* WHAT TO WORK ON *
Please copy the leading lines of the entries below exactly, concluding with the line in which "[00:08:48.63]" occurs.

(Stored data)

▼▼▼

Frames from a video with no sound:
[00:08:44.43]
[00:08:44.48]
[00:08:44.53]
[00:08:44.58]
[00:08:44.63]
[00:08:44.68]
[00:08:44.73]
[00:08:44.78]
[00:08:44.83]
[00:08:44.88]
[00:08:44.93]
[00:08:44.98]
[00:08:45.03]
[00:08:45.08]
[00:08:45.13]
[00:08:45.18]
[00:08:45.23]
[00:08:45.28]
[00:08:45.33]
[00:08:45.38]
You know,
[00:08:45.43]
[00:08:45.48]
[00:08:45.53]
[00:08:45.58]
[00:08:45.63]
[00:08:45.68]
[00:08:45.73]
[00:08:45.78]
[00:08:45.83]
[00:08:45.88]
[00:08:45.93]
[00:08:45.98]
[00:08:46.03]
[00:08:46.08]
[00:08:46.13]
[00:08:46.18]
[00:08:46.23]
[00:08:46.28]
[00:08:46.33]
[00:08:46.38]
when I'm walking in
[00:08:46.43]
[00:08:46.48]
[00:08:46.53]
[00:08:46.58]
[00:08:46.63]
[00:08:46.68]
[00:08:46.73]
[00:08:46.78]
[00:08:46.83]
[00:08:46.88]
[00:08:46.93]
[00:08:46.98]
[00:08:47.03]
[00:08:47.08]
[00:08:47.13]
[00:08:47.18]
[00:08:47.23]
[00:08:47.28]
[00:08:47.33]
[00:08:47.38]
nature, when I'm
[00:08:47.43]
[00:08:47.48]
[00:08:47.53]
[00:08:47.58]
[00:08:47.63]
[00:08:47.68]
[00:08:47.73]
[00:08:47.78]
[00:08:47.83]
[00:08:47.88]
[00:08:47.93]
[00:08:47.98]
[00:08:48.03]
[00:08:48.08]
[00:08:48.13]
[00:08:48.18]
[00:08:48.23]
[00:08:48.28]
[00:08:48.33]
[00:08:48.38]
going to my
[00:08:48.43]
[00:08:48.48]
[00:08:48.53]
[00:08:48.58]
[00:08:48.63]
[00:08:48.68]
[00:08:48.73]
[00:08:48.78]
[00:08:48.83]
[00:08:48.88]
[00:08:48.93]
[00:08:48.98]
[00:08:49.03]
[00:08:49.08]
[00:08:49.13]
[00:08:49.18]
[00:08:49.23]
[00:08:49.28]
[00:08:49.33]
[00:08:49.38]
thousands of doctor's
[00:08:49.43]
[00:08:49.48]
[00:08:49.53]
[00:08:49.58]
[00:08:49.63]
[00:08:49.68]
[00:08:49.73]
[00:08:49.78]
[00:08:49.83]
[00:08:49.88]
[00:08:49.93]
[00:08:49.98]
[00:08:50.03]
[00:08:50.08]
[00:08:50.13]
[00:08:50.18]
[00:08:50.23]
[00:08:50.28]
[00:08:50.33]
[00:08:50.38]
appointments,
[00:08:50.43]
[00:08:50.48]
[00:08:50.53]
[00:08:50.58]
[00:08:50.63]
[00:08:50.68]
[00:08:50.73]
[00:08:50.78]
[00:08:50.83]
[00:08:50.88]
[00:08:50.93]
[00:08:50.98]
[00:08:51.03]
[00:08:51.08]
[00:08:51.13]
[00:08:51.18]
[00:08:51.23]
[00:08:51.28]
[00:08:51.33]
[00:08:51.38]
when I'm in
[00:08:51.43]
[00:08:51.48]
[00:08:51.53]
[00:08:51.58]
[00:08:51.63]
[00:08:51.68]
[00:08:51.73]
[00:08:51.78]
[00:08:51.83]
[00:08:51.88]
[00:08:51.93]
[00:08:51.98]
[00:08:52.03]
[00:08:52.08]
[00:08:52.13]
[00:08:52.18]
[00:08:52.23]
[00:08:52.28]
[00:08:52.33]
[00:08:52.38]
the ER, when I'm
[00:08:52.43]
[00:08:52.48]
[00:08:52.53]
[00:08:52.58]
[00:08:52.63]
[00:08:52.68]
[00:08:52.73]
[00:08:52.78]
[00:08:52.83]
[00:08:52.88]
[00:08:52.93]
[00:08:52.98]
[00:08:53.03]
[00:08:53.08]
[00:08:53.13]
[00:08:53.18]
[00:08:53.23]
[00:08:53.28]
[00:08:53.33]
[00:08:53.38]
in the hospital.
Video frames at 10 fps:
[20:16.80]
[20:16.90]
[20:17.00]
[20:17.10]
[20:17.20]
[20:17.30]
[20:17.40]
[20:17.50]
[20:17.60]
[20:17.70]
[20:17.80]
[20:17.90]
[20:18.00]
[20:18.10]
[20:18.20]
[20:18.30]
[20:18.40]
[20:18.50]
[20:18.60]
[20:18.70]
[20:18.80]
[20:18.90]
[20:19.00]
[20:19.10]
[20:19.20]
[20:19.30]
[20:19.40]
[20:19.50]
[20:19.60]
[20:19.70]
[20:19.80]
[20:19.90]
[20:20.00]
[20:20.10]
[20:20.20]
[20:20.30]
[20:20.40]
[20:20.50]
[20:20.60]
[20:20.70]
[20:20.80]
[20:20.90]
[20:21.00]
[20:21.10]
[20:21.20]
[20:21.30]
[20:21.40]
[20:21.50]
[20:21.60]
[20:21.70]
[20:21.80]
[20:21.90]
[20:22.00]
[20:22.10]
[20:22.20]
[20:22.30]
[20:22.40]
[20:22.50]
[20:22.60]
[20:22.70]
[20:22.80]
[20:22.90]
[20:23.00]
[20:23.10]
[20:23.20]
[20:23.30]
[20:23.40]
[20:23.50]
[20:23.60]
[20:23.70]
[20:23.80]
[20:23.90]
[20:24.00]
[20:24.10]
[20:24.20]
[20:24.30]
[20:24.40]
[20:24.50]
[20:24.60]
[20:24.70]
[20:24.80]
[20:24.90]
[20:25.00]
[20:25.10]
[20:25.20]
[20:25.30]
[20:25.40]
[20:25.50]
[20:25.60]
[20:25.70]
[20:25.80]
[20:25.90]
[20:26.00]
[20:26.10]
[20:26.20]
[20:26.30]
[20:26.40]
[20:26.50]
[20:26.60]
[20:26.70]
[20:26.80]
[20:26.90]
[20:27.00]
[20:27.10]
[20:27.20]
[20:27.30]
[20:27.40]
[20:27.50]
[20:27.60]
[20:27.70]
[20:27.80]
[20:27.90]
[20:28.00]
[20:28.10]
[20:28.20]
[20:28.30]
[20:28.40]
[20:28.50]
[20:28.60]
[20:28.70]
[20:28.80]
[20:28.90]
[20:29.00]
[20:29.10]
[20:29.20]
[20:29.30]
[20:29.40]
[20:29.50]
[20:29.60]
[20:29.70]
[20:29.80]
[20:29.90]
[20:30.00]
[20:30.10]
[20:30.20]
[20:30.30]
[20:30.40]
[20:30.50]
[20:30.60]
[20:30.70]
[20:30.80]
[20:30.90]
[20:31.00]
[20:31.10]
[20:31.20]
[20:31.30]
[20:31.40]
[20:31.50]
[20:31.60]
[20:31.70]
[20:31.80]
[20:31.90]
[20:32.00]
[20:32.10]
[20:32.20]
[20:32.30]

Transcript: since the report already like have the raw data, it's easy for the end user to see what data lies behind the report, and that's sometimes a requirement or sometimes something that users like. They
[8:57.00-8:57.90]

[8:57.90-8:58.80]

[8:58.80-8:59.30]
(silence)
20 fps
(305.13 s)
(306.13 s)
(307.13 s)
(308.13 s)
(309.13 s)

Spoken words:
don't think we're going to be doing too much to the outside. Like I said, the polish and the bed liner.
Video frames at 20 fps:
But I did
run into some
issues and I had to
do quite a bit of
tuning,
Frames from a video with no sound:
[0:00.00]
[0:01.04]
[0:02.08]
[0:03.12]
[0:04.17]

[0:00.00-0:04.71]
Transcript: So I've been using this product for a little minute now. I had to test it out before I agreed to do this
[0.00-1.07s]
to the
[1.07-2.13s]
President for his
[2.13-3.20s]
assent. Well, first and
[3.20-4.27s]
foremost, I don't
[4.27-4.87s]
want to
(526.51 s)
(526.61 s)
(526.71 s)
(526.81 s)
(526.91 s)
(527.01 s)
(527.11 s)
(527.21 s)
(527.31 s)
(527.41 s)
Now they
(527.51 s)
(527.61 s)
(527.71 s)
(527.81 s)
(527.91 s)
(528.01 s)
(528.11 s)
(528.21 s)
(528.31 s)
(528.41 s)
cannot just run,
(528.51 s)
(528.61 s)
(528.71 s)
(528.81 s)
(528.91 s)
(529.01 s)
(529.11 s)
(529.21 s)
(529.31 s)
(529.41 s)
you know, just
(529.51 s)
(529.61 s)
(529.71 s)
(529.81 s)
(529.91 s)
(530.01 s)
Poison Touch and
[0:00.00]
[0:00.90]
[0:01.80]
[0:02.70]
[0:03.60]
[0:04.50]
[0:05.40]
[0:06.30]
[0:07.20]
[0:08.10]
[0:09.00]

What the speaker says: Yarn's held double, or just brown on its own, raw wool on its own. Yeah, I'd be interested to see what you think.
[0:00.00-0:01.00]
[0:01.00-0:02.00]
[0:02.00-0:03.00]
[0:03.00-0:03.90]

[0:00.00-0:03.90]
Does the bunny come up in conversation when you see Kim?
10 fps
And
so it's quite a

▲▲▲

* ANSWER SPACE *
Frames from a video with no sound:
[00:08:44.43]
[00:08:44.48]
[00:08:44.53]
[00:08:44.58]
[00:08:44.63]
[00:08:44.68]
[00:08:44.73]
[00:08:44.78]
[00:08:44.83]
[00:08:44.88]
[00:08:44.93]
[00:08:44.98]
[00:08:45.03]
[00:08:45.08]
[00:08:45.13]
[00:08:45.18]
[00:08:45.23]
[00:08:45.28]
[00:08:45.33]
[00:08:45.38]
You know,
[00:08:45.43]
[00:08:45.48]
[00:08:45.53]
[00:08:45.58]
[00:08:45.63]
[00:08:45.68]
[00:08:45.73]
[00:08:45.78]
[00:08:45.83]
[00:08:45.88]
[00:08:45.93]
[00:08:45.98]
[00:08:46.03]
[00:08:46.08]
[00:08:46.13]
[00:08:46.18]
[00:08:46.23]
[00:08:46.28]
[00:08:46.33]
[00:08:46.38]
when I'm walking in
[00:08:46.43]
[00:08:46.48]
[00:08:46.53]
[00:08:46.58]
[00:08:46.63]
[00:08:46.68]
[00:08:46.73]
[00:08:46.78]
[00:08:46.83]
[00:08:46.88]
[00:08:46.93]
[00:08:46.98]
[00:08:47.03]
[00:08:47.08]
[00:08:47.13]
[00:08:47.18]
[00:08:47.23]
[00:08:47.28]
[00:08:47.33]
[00:08:47.38]
nature, when I'm
[00:08:47.43]
[00:08:47.48]
[00:08:47.53]
[00:08:47.58]
[00:08:47.63]
[00:08:47.68]
[00:08:47.73]
[00:08:47.78]
[00:08:47.83]
[00:08:47.88]
[00:08:47.93]
[00:08:47.98]
[00:08:48.03]
[00:08:48.08]
[00:08:48.13]
[00:08:48.18]
[00:08:48.23]
[00:08:48.28]
[00:08:48.33]
[00:08:48.38]
going to my
[00:08:48.43]
[00:08:48.48]
[00:08:48.53]
[00:08:48.58]
[00:08:48.63]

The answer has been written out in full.